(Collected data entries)
_ _ _ _

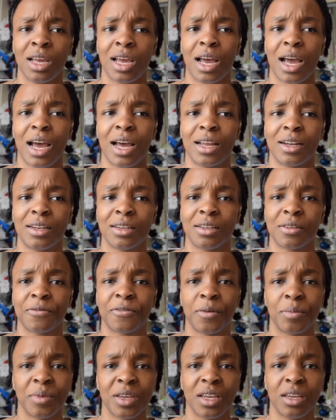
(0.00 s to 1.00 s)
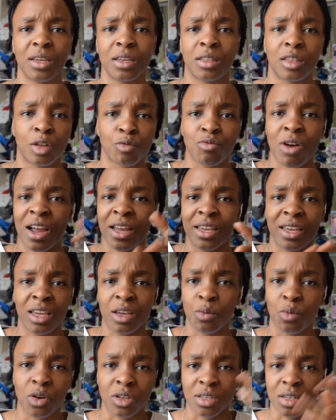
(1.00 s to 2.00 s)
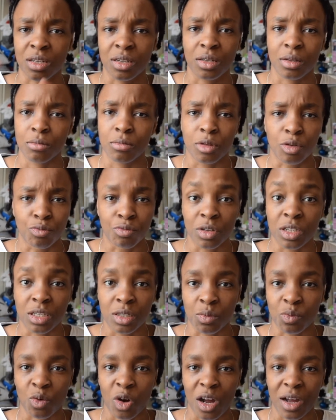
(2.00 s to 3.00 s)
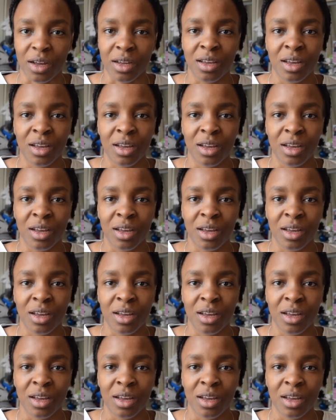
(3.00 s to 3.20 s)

And for me, the ranking wasn't the reason why.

_ _ _ _

◆ **PROBLEM REQUIREMENTS**
Your task is to reproduce every record exactly while omitting the pictures.

◆ **ANSWER SPACE**
(0.00 s to 1.00 s)
(1.00 s to 2.00 s)
(2.00 s to 3.00 s)
(3.00 s to 3.20 s)

And for me, the ranking wasn't the reason why.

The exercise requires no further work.